Johnson-Lichtenstrauss guarantees a distance preserving embedding for a finite set of points into a space with a dimension based on the number of points.

It does not say anything about preserving the underlying topology of the contious high dimensional manifold, that would be Takens/Whitney-style embedding results (and Sauer–Yorke for attractors).

The embedding dimensions needed to fulfil Takens are related to the original manifolds dimension and not the number of points.

It’s quite probable that we observe violations of topological features of the original manifold, when using our to low dimensional embedded version to interpolate.

I used AI to sort the hodge pudge of math in my head into something another human could understand, edited result is below:

=== AI in use === If you want to resolve an attractor down to a spatial scale rho, you need about n ≈ C * rho^(-d_B) sample points (here d_B is the box-counting/fractal dimension).

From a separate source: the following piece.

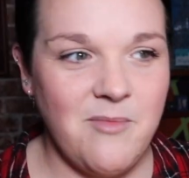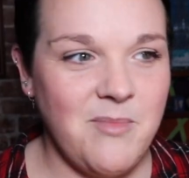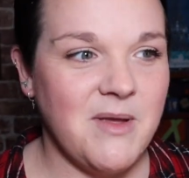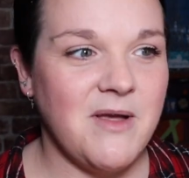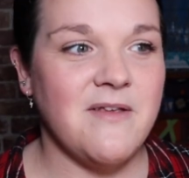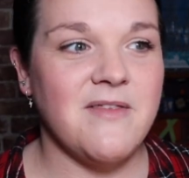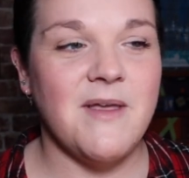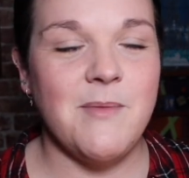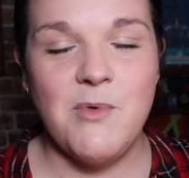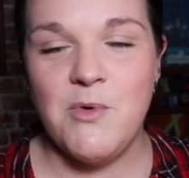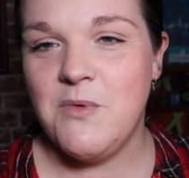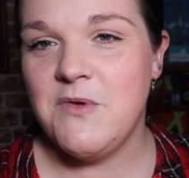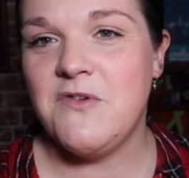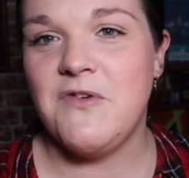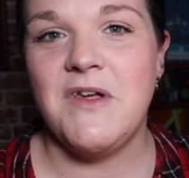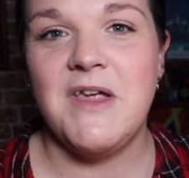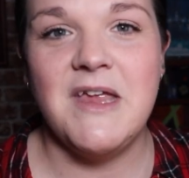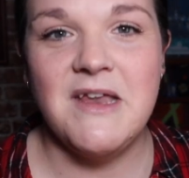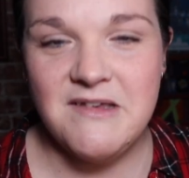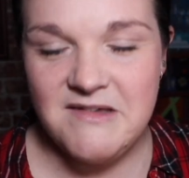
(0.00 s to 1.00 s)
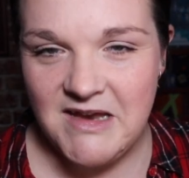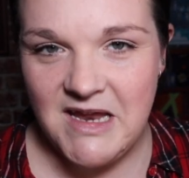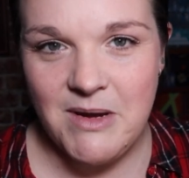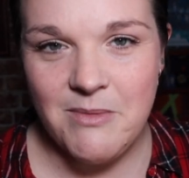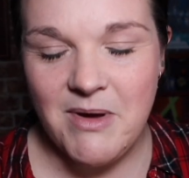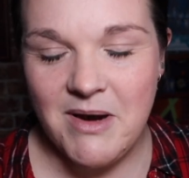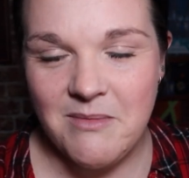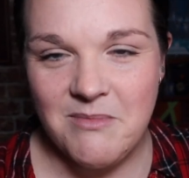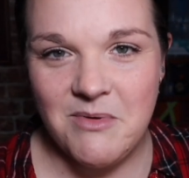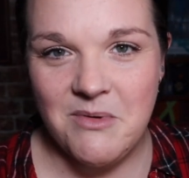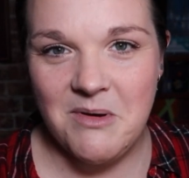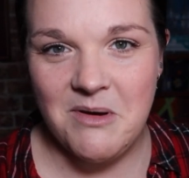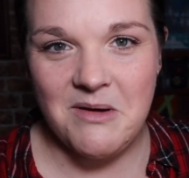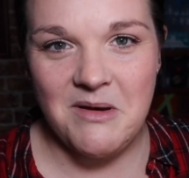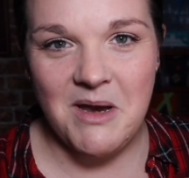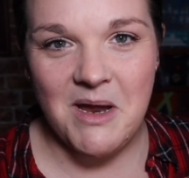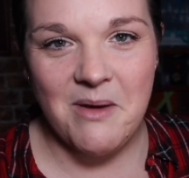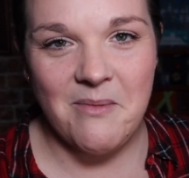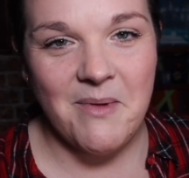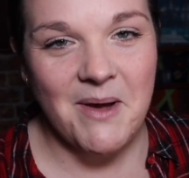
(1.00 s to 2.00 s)
because I'm always drinking tea when I'm doing a
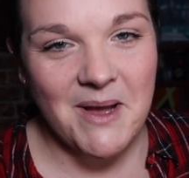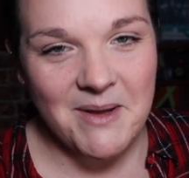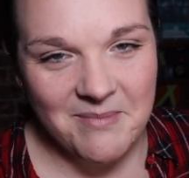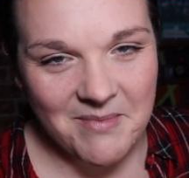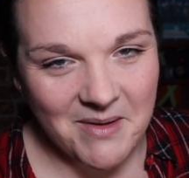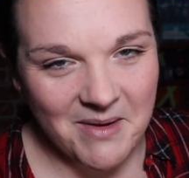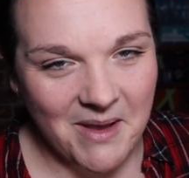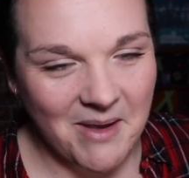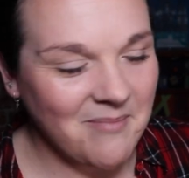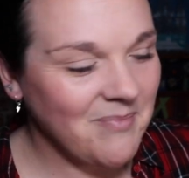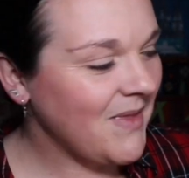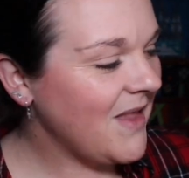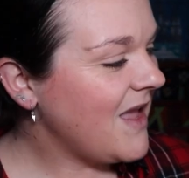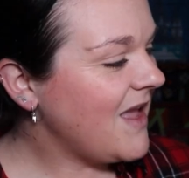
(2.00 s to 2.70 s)
DIY. Okay.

The Johnson–Lindenstrauss (JL) lemma says that to preserve all pairwise distances among n points within a factor 1±ε, you need a target dimension

k ≳ (d_B / ε^2) * log(C / rho).

So as you ask for finer resolution (rho → 0), the required k must grow. If you keep k fixed (i.e., you embed into a dimension that’s too low), there is a smallest resolvable scale

rho* (roughly rho* ≳ C * exp(-(ε^2/d_B) * k), up to constants),

below which you can’t keep all distances separated: points that are far on the true attractor will show up close after projection. That’s called “folding” and might be the source of some of the problems we observe .

=== AI end ===

Bottom line: JL protects distance geometry for a finite sample at a chosen resolution; if you push the resolution finer without increasing k, collisions are inevitable. This is perfectly consistent with the embedding theorems for dynamical systems, which require higher dimensions to get a globally one-to-one (no-folds) representation of the entire attractor.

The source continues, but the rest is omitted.